Par ailleurs, si le bénéfice lié à la réutilisation de librairies de types de données semble potentiellement énorme en terme d'interopérabilité et de reutisabilité (la vie des développeurs ne serait-elle pas plus simple si nous avions un type universel décrivant un nom et une adresse?), cette méthodologie comporte un risque qu'il nous faut analyser.

Dans 20000 lieues sous les mers, Jules Verne décrit Conseil, un aide biologiste qui connaît exactement la classification de n'importe quelle espèce de poisson mais est incapable d'en reconnaître un dans la nature et un pêcheur, Ned Land capable de reconnaître n'importe quel poisson au premier coup d'oeil mais incapable de le classifier.

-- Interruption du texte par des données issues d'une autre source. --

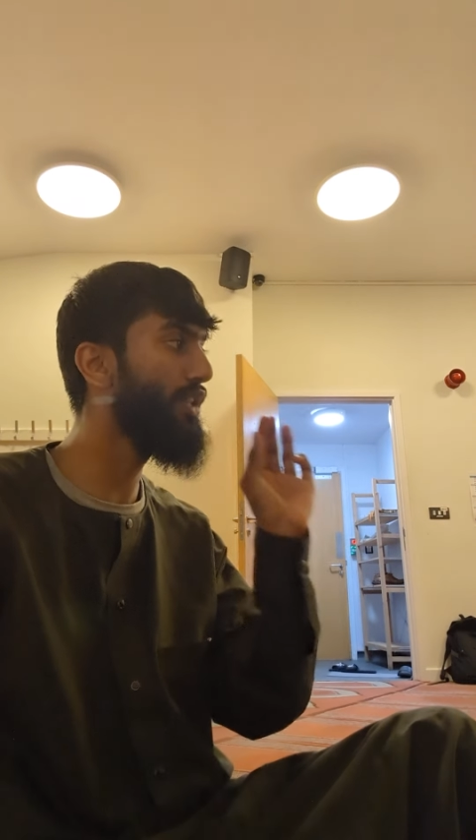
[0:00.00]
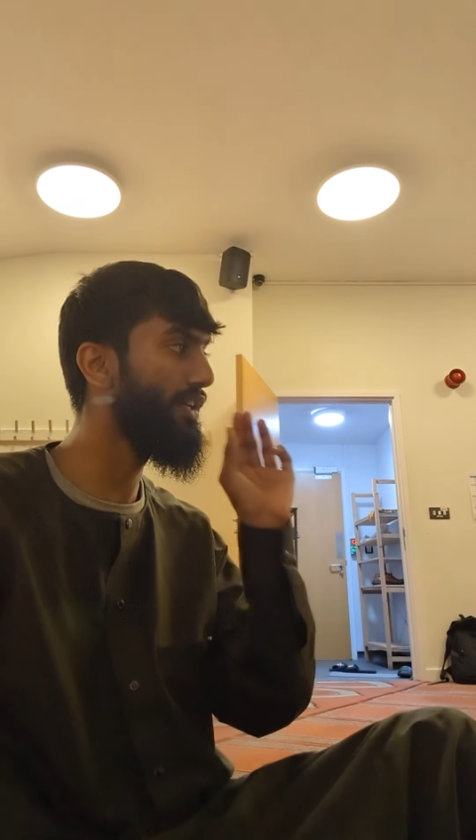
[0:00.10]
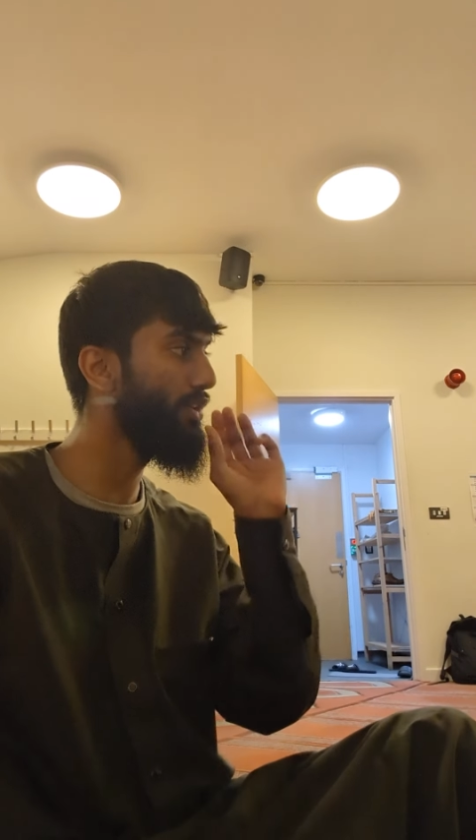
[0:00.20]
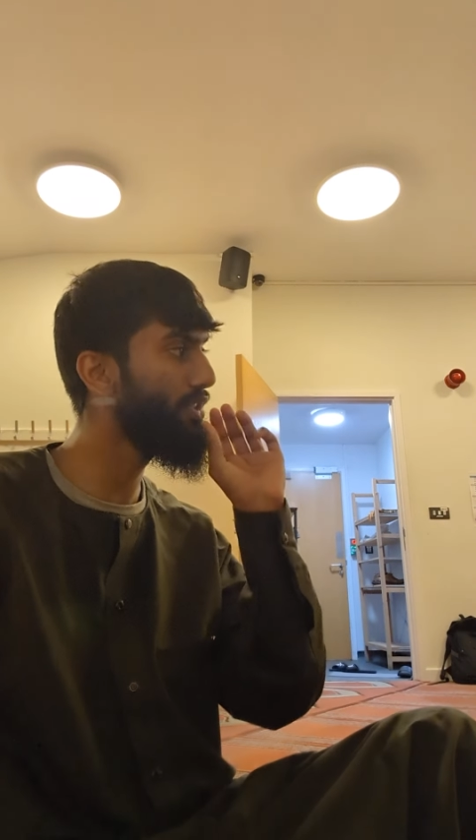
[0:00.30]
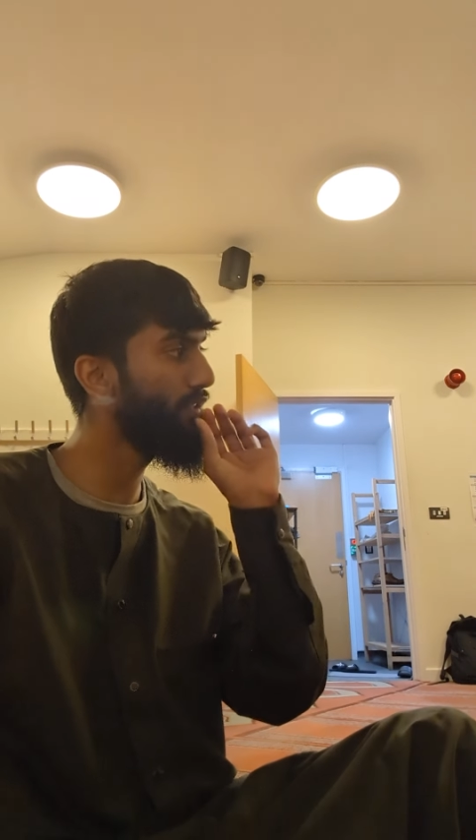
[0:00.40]

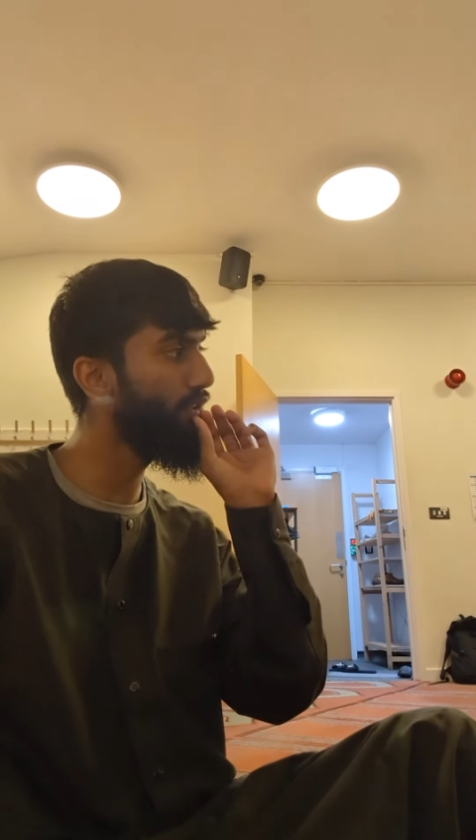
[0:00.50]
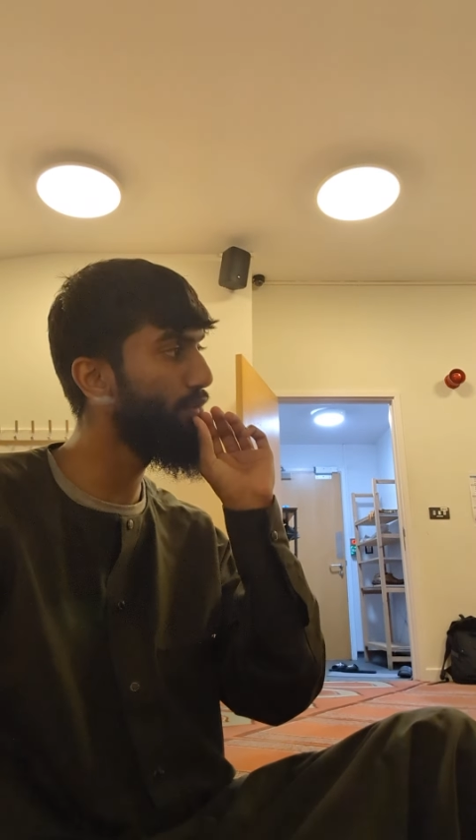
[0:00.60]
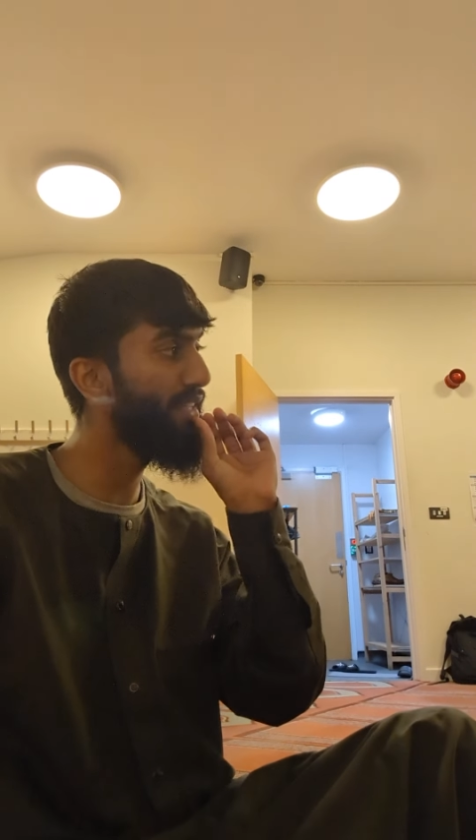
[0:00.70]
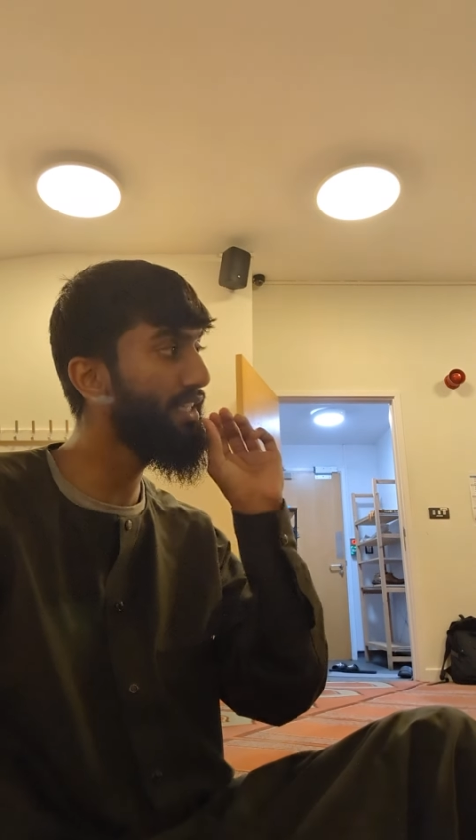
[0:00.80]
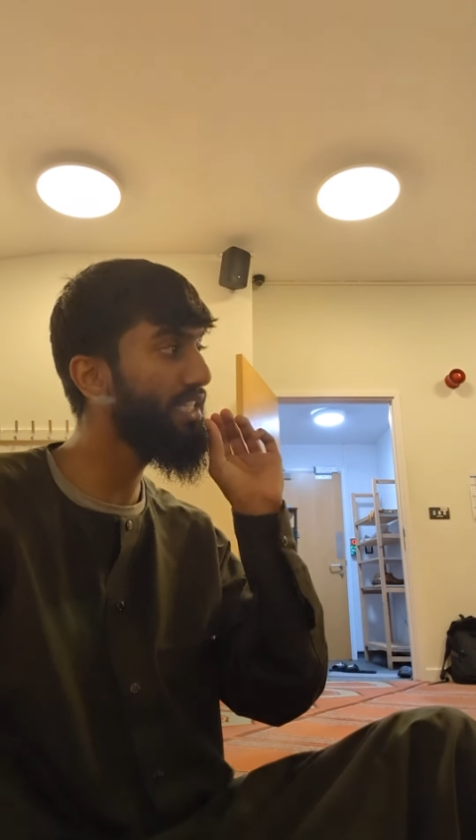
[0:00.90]
that you're
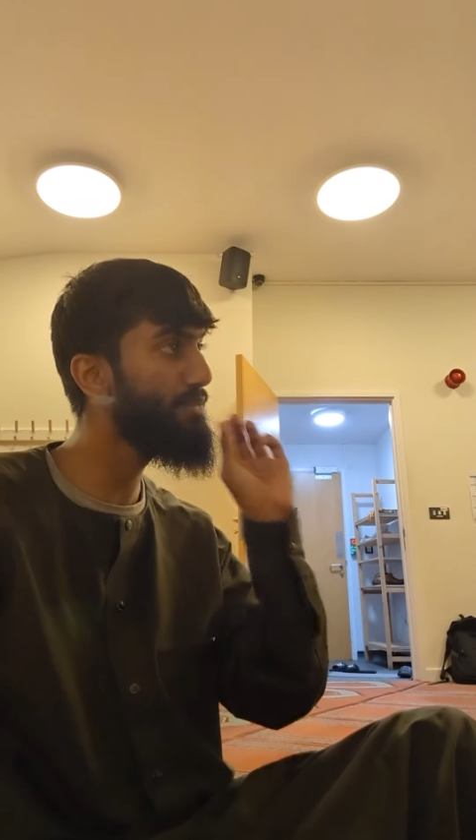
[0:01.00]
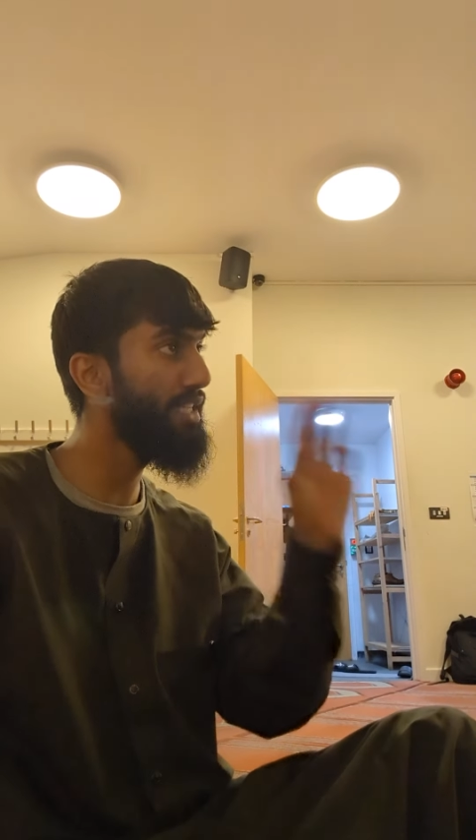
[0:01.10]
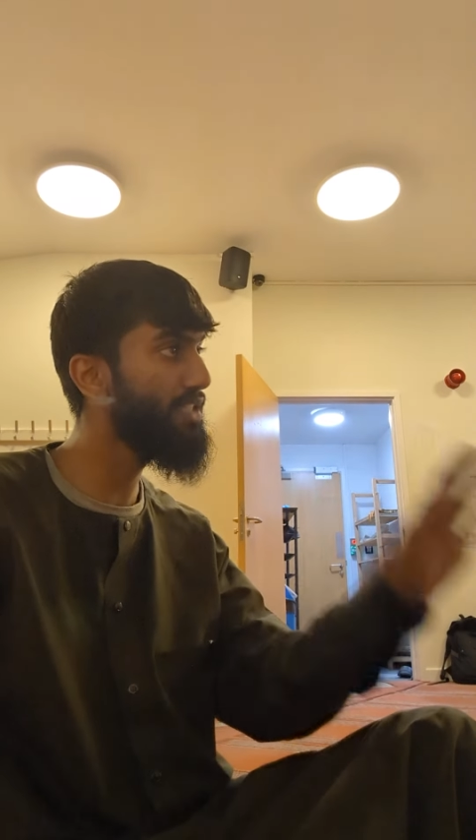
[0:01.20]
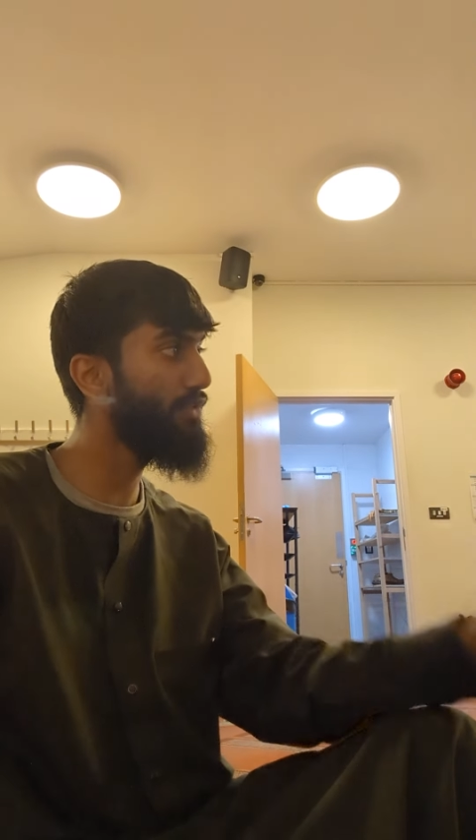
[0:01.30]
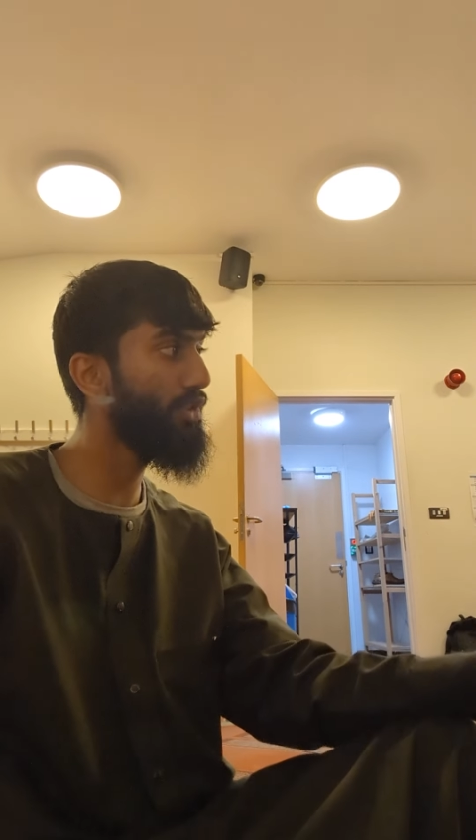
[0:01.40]
making
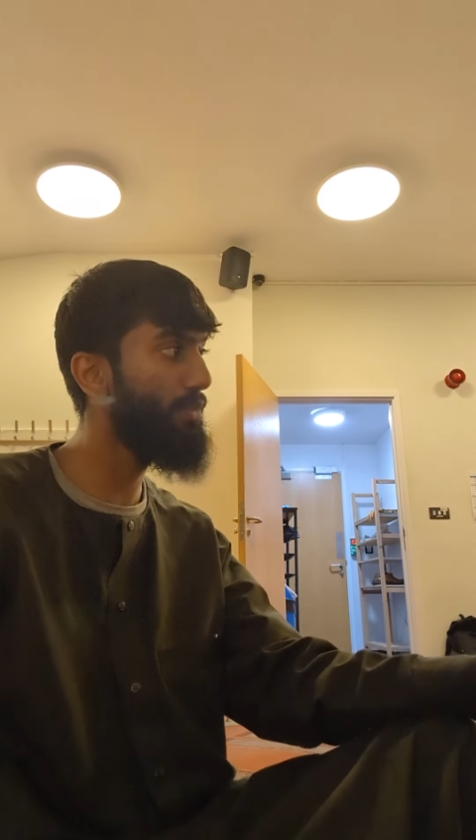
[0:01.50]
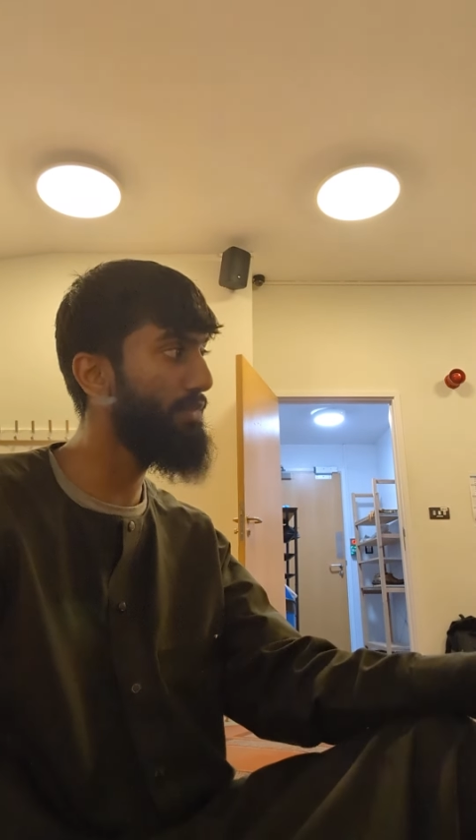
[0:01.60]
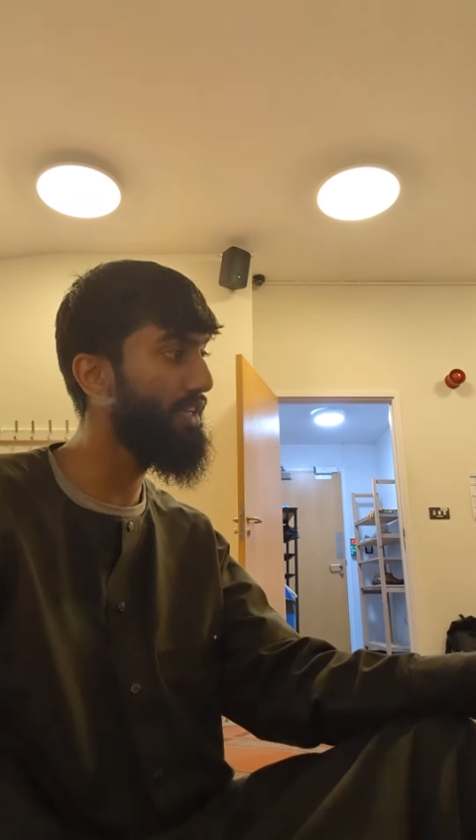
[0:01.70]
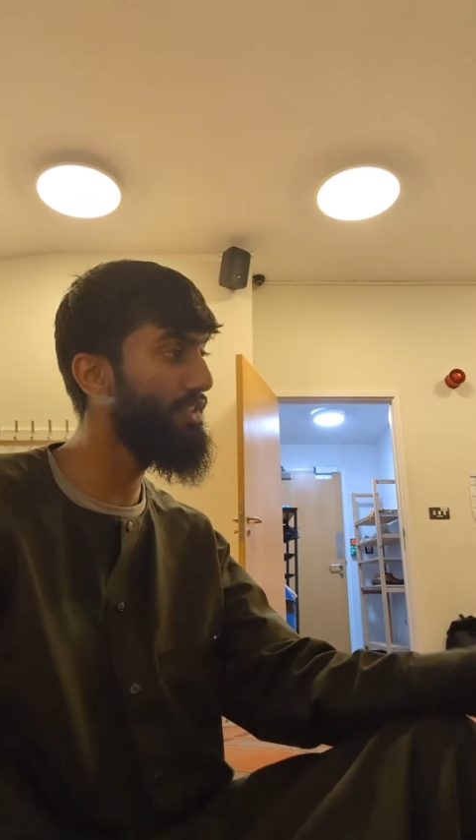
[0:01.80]
space for dhamma.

Je vois un danger réel que W3C XML Schema conduise à la création de deux types d'applications potentiellement incompatibles: celles qui comme Ned Land et les applications actuelles identifient les éléments et attributs par leur nom dans les documents et celles qui comme Conseil les identifient par leur type et ne savent pas les reconnaître dans un document. Autrement dit, notre perception d'un document XML risque à l'avenir d'être fortement différente suivant que nous utiliserons W3C XML Schema ou non.

XML peut-il être le même après W3C XML Schema?

Que W3C XML Schema affecte notre perception de XML est évident: Conseil et Ned Land ne voient pas le même poisson lorsqu'ils regardent le même poisson et, de même, le fait d'associer des types de données à des éléments et des attributs change notre manière de les voir: ce ne sont plus de simples construction syntaxiques mais ils sont colorés par ce que nous connaissons des types de données qui leur sont affectés.

Pour que cette coloration soit permanente et utilisable, elle doit être exprimée et communiquée aux applications. C'est le but du mystérieux Post Schema Validation Infoset (PSVI), qui sans être formellement défini est communiqué aux applications par les processeurs W3C XML Schema.

La transformation d'un Infoset XML (c'est à dire de l'ensemble des informations utiles présentes dans un document XML avant validation) en PSVI (c'est à dire l'Infoset XML augmenté des informations présentes dans le schéma) modifie le document XML et peut être vu comme le biais induit par l'observation. Son adoption par XPath 2.0, XSLT 2.0, et XQuery 1.0 est la preuve que, pour le meilleur ou pour le pire, XML ne peut pas être pareil après W3C XML Schema.

Pour le meilleur ou pour le pire?

Que nous le voulions ou pas, la plupart d'entre nous devrons utiliser W3C XML Schema tôt ou tard, et c'est à nous de faire en sorte que ce soit pour le meilleur plutôt que pour le pire. Ma démarche pour cela (et c'est la ligne directrice que j'ai suivi pendant l'écriture de mon livre sur W3C XML Schema publié aux éditions O'Reilly) est de faire une analyse critique du langage, en acceptant aucune affirmation sans la vérifier et d'essayer d'analyser les conséquences et pièges qui se cachent derrière la formulation souvent ambiguë de la recommandation.

Je suis convaincu que c'est la seule manière pratique et utile d'aborder cette spécification intrusive et le but de mon livre est de guider le lecteur de manière aussi peu risquée que possible.

Une perle inattendue

Ma récompense pour cette exploration hasardeuse a été la découverte d'une perle qui se cachait loin des feux des projecteurs: W3C XML Schema est très efficace pour associer des méta-données avec des éléments et attributs.

D'un point de vue technique, cette association peut être faite en utilisant les éléments xs:annotation ou des attributs "étrangers" et je donne des exemples qui me semblent étonnants et intéressants qui associent des éléments Dublin Core, des graphiques SVG, des éléments SAF, des règles Schematron, des templates XSLT, ou des descriptions à la RDDL inclus dans les schémas ou référencés par les schémas.

Ces fonctionnalités peuvent améliorer la documentation de vocabulaires XML en fournissant un moyen d'attacher des informations aux attributs et éléments dans leur contexte et en ce domaine, W3C XML Schema permet de dépasser ce qui pourrait être fait avec Schematron ou Relax NG.

Schematron gère des règles et Relax NG des patterns et aucun d'entre eux ne décrit des éléments ou attributs en tant que tels. Tant que seule compte la validation cela ne fait aucune différence, mais pour attacher des informations à un élément ou un attribut, mieux vaut un langage qui les manipule en tant que tel.